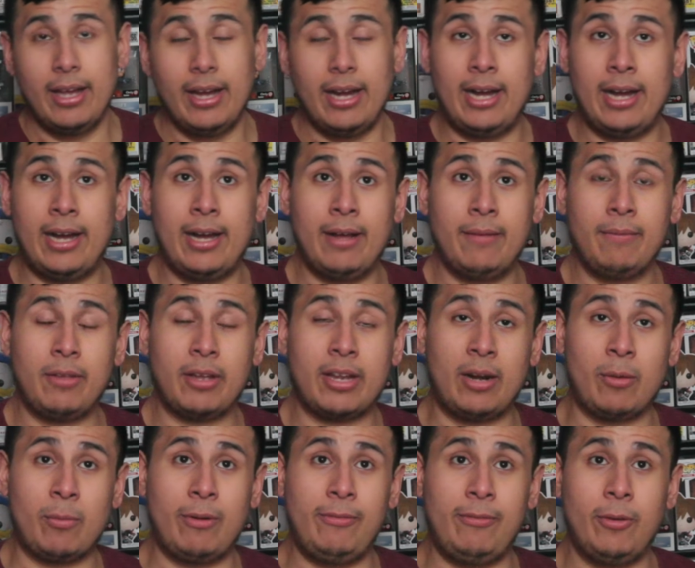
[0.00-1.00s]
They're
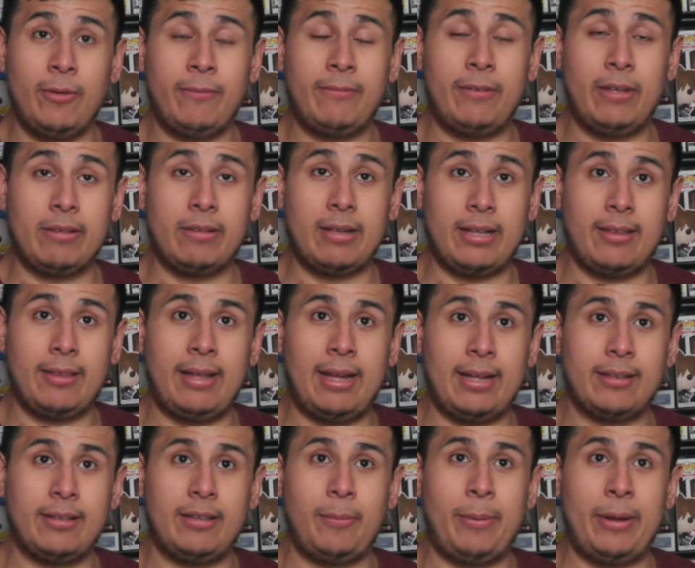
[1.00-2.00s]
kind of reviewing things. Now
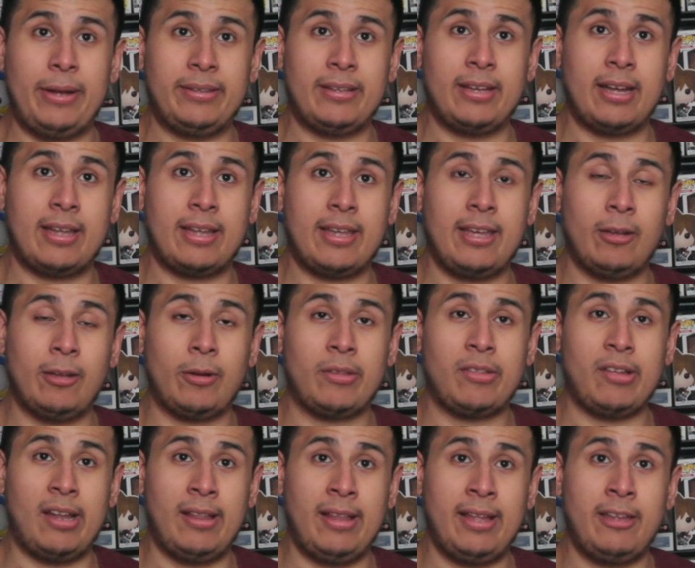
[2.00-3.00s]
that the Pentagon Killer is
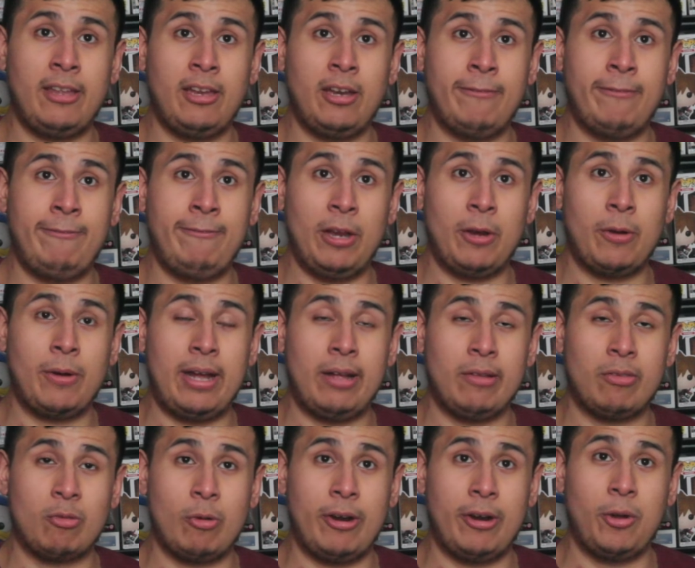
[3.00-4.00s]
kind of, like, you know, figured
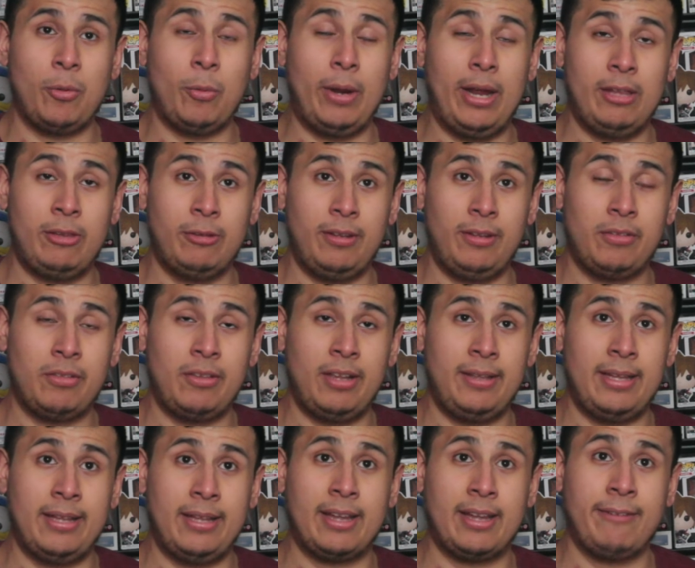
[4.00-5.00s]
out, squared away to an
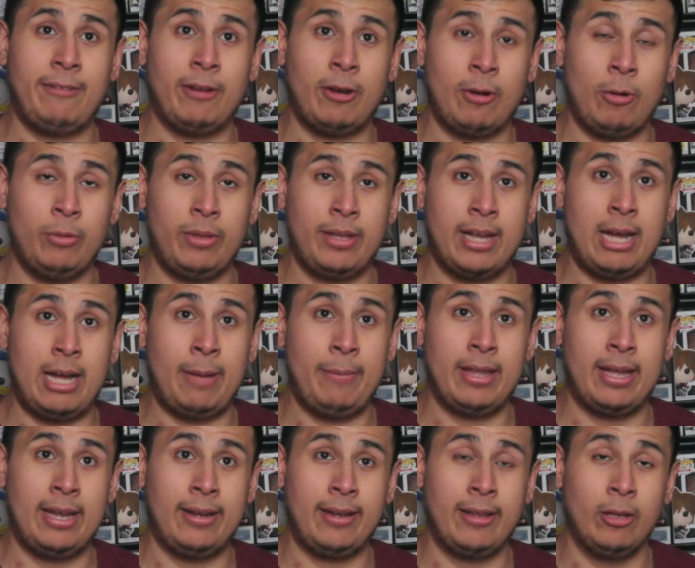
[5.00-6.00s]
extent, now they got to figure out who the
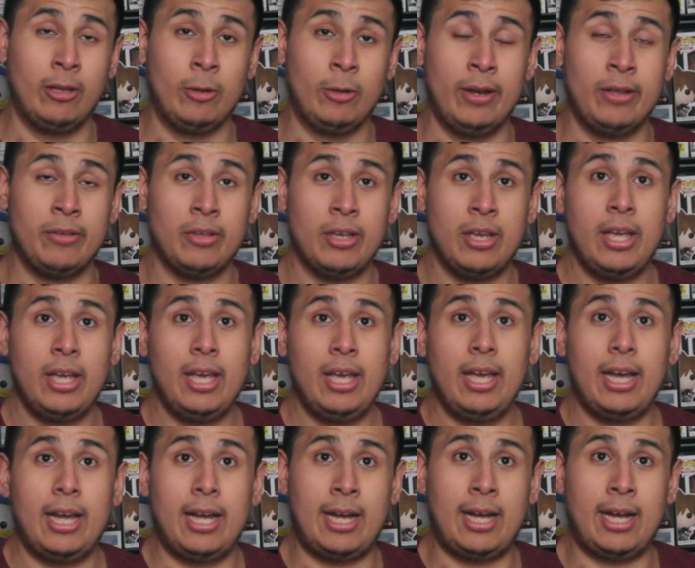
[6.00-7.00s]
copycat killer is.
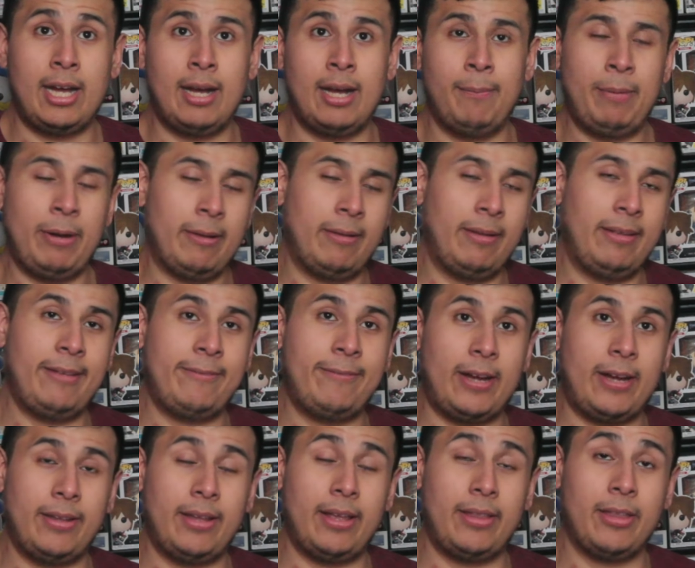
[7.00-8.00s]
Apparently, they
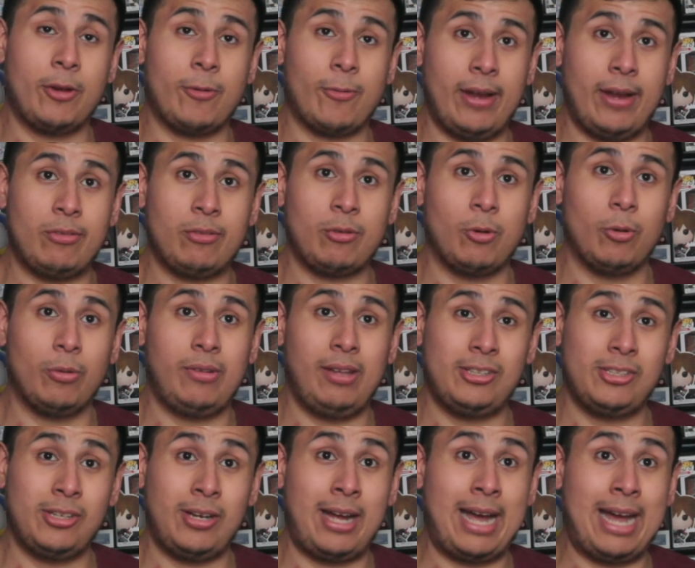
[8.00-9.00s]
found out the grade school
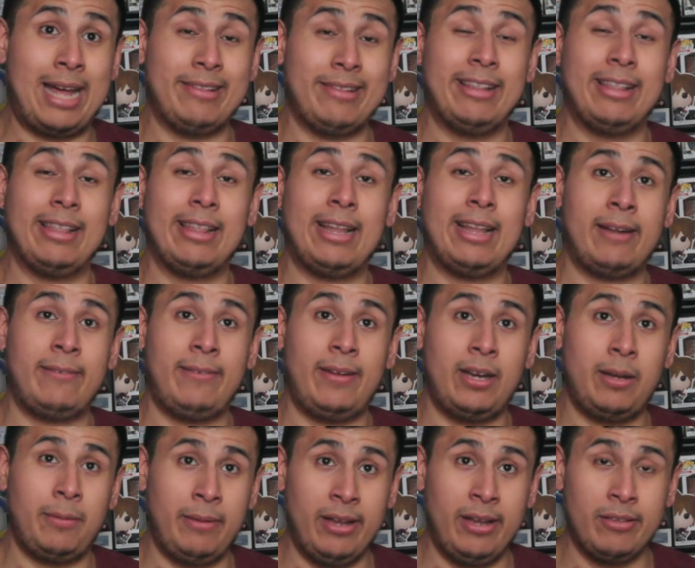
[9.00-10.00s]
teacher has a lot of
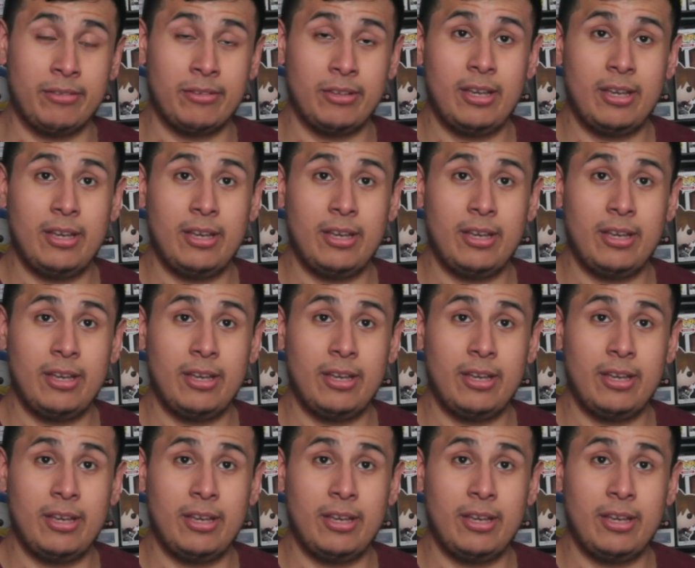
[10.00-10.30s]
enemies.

§

> WORK INSTRUCTION
Restate the material above word for word, dropping the pictures.

> RESULT OF THE TASK
[0.00-1.00s]
They're
[1.00-2.00s]
kind of reviewing things. Now
[2.00-3.00s]
that the Pentagon Killer is
[3.00-4.00s]
kind of, like, you know, figured
[4.00-5.00s]
out, squared away to an
[5.00-6.00s]
extent, now they got to figure out who the
[6.00-7.00s]
copycat killer is.
[7.00-8.00s]
Apparently, they
[8.00-9.00s]
found out the grade school
[9.00-10.00s]
teacher has a lot of
[10.00-10.30s]
enemies.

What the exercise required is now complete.